| BRIEF |
Using the records below, give again exactly the lines from the line that contains "[24.53-25.60s]" through the line that contains "[00:15:53.39 to 00:15:57.14]", both ends included, and only those.

| SUPPLIED INFORMATION |

━━━

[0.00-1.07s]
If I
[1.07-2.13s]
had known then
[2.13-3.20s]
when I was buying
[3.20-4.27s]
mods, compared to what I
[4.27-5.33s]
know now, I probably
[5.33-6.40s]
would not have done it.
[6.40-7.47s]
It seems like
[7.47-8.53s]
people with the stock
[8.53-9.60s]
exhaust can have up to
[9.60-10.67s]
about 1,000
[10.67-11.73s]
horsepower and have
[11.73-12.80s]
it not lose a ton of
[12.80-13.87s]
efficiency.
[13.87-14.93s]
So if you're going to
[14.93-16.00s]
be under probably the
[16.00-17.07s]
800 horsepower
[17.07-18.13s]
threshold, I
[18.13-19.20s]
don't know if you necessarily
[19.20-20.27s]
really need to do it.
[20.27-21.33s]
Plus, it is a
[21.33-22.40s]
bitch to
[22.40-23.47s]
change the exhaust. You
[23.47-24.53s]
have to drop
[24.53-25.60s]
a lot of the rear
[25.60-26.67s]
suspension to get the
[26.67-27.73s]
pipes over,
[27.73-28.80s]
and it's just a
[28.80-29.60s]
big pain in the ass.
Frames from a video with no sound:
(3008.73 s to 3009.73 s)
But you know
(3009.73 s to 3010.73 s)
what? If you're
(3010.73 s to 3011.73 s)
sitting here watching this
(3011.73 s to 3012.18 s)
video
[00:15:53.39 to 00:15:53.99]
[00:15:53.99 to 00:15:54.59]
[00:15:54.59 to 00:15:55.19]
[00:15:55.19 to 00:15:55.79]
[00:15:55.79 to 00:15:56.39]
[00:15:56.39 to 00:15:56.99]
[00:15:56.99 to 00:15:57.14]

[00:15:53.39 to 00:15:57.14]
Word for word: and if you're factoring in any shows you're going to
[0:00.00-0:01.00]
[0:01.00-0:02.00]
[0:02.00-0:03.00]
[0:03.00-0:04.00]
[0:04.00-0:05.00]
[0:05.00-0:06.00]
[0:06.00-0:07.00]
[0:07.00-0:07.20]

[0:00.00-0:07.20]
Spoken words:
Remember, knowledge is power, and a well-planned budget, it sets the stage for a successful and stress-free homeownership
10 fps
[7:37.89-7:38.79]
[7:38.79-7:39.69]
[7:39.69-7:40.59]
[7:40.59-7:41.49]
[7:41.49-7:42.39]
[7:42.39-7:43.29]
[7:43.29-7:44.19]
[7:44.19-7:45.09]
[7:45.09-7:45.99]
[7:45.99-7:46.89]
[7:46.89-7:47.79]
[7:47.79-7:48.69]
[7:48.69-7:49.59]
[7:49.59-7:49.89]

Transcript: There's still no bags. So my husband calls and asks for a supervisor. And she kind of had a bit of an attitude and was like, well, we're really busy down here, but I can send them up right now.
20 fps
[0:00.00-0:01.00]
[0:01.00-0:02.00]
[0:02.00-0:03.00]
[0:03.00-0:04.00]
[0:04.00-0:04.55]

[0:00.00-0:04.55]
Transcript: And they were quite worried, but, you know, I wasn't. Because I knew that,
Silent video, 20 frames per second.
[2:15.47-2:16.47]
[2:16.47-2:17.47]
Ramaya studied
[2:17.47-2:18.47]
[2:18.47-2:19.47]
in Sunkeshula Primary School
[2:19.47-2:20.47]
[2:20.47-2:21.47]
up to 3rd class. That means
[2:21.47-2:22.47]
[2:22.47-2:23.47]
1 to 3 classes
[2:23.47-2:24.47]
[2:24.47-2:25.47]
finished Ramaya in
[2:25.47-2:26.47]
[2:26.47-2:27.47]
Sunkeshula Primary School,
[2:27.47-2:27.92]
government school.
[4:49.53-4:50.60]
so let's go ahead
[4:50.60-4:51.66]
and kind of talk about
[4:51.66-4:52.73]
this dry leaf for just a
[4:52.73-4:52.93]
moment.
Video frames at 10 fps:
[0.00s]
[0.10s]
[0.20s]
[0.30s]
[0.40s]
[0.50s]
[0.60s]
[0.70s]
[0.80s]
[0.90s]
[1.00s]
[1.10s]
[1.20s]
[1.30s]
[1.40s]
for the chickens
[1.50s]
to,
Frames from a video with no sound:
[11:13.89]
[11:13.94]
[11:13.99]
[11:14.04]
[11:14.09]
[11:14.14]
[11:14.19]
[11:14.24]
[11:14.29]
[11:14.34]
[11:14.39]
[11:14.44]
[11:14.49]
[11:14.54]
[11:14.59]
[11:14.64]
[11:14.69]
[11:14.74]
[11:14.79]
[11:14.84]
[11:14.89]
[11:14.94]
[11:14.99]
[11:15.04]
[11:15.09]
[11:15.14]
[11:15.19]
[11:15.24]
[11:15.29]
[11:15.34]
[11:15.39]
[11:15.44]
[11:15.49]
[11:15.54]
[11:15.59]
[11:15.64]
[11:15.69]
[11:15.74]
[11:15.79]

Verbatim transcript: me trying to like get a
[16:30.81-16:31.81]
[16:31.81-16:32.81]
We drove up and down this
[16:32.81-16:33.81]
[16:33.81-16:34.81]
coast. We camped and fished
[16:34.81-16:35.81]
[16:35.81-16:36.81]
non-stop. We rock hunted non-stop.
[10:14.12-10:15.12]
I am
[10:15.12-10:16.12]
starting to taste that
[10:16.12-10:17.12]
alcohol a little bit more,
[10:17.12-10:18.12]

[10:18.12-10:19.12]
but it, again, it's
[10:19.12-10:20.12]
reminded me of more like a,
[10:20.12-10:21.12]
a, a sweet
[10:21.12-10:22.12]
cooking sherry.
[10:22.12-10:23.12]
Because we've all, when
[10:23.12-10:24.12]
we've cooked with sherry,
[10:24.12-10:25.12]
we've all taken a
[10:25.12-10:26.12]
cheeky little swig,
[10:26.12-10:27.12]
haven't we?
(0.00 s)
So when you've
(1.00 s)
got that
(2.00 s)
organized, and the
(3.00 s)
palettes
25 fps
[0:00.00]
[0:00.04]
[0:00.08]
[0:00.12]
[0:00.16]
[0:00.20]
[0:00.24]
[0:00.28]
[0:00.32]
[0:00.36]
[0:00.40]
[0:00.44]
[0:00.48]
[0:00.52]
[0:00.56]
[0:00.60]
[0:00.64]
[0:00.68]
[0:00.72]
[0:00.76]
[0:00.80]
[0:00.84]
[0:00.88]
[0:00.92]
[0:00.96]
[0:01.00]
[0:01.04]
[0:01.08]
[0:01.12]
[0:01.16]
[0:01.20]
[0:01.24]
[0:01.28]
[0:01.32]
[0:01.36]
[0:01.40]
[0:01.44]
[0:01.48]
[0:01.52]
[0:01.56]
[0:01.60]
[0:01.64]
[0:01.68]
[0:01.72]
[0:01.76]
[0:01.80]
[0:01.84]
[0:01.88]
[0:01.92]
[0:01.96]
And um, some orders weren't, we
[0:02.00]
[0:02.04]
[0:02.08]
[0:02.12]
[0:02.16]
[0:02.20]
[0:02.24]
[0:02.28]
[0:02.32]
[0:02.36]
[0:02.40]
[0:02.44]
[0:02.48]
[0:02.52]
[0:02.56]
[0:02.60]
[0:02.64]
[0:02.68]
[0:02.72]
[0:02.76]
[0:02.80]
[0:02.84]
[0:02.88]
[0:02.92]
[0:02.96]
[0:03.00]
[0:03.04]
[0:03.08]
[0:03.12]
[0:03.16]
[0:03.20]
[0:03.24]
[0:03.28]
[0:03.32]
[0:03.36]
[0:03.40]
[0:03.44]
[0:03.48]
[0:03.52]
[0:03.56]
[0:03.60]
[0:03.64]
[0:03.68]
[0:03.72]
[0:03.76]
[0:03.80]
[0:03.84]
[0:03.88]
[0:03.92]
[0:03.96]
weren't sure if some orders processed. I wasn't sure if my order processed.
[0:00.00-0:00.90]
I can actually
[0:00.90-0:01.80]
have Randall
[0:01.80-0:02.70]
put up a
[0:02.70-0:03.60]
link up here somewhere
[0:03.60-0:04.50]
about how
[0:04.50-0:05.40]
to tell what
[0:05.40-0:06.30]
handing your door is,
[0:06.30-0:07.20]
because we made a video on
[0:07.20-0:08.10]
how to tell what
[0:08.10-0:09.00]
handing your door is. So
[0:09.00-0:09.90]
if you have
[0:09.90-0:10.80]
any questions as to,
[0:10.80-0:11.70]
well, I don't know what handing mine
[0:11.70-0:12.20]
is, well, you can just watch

━━━

| SOLVED PROBLEM |
[24.53-25.60s]
a lot of the rear
[25.60-26.67s]
suspension to get the
[26.67-27.73s]
pipes over,
[27.73-28.80s]
and it's just a
[28.80-29.60s]
big pain in the ass.
Frames from a video with no sound:
(3008.73 s to 3009.73 s)
But you know
(3009.73 s to 3010.73 s)
what? If you're
(3010.73 s to 3011.73 s)
sitting here watching this
(3011.73 s to 3012.18 s)
video
[00:15:53.39 to 00:15:53.99]
[00:15:53.99 to 00:15:54.59]
[00:15:54.59 to 00:15:55.19]
[00:15:55.19 to 00:15:55.79]
[00:15:55.79 to 00:15:56.39]
[00:15:56.39 to 00:15:56.99]
[00:15:56.99 to 00:15:57.14]

[00:15:53.39 to 00:15:57.14]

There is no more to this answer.